- **What you will do**
Below, locate the line that contains "[0:01.07-0:02.13]". Repeat exactly from that line to the line that contains "[0:13.87-0:14.93]", inclusive, leaving out the pictures.

[Data records]
---

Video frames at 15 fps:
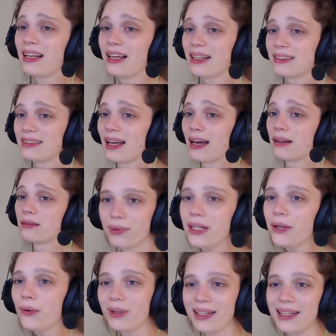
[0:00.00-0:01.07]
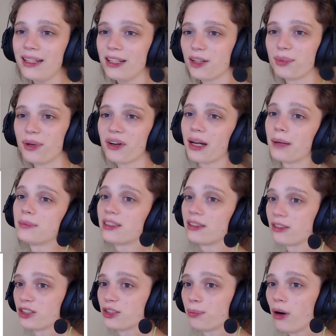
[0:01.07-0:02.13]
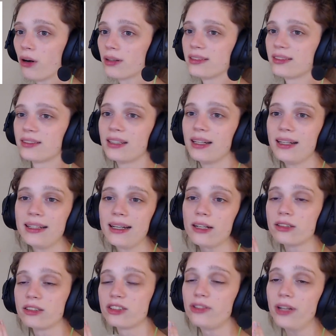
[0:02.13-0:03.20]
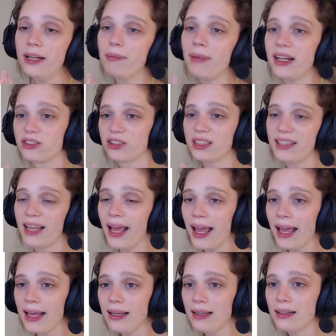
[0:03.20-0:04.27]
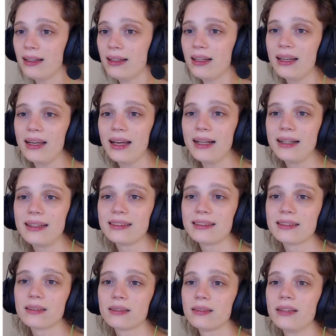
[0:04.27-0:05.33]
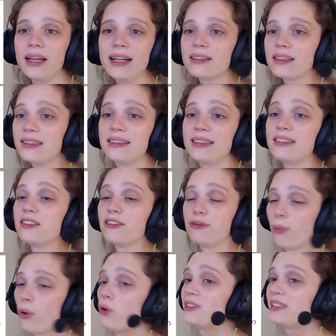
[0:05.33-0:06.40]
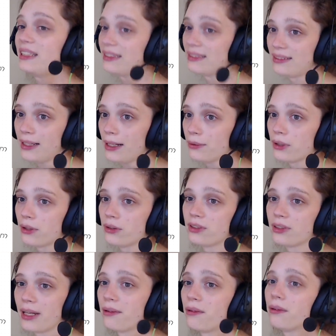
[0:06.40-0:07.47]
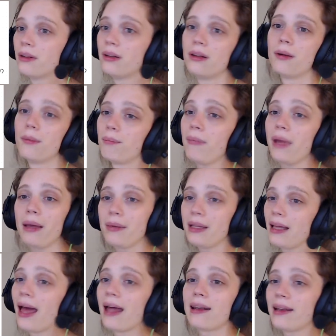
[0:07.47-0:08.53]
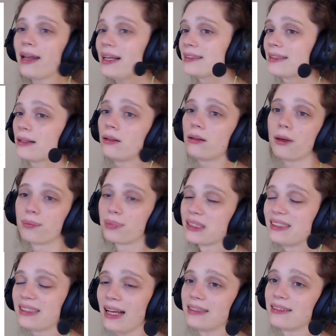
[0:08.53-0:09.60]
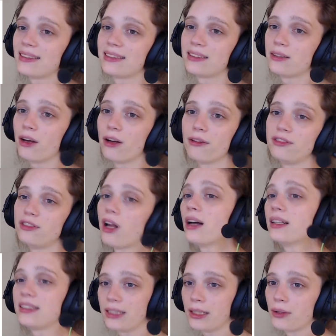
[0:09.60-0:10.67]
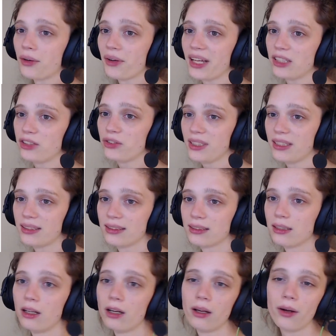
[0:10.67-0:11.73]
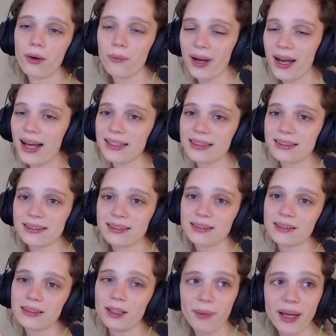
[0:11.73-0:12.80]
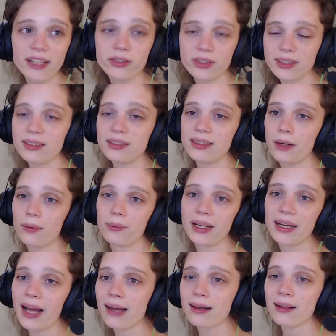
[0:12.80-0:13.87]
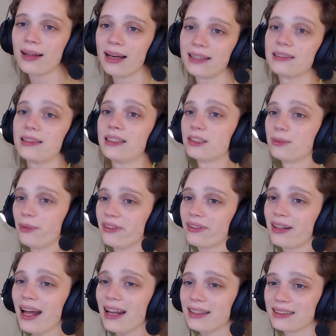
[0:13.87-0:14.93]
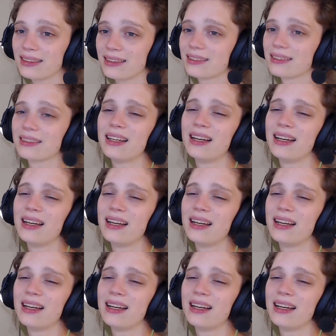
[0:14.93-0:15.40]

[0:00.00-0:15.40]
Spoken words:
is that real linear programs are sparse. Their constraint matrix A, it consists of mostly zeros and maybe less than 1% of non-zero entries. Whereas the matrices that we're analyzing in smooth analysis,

---

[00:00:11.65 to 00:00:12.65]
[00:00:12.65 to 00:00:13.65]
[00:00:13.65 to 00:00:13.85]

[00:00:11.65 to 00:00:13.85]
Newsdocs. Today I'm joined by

---

- **Written response**
[0:01.07-0:02.13]
[0:02.13-0:03.20]
[0:03.20-0:04.27]
[0:04.27-0:05.33]
[0:05.33-0:06.40]
[0:06.40-0:07.47]
[0:07.47-0:08.53]
[0:08.53-0:09.60]
[0:09.60-0:10.67]
[0:10.67-0:11.73]
[0:11.73-0:12.80]
[0:12.80-0:13.87]
[0:13.87-0:14.93]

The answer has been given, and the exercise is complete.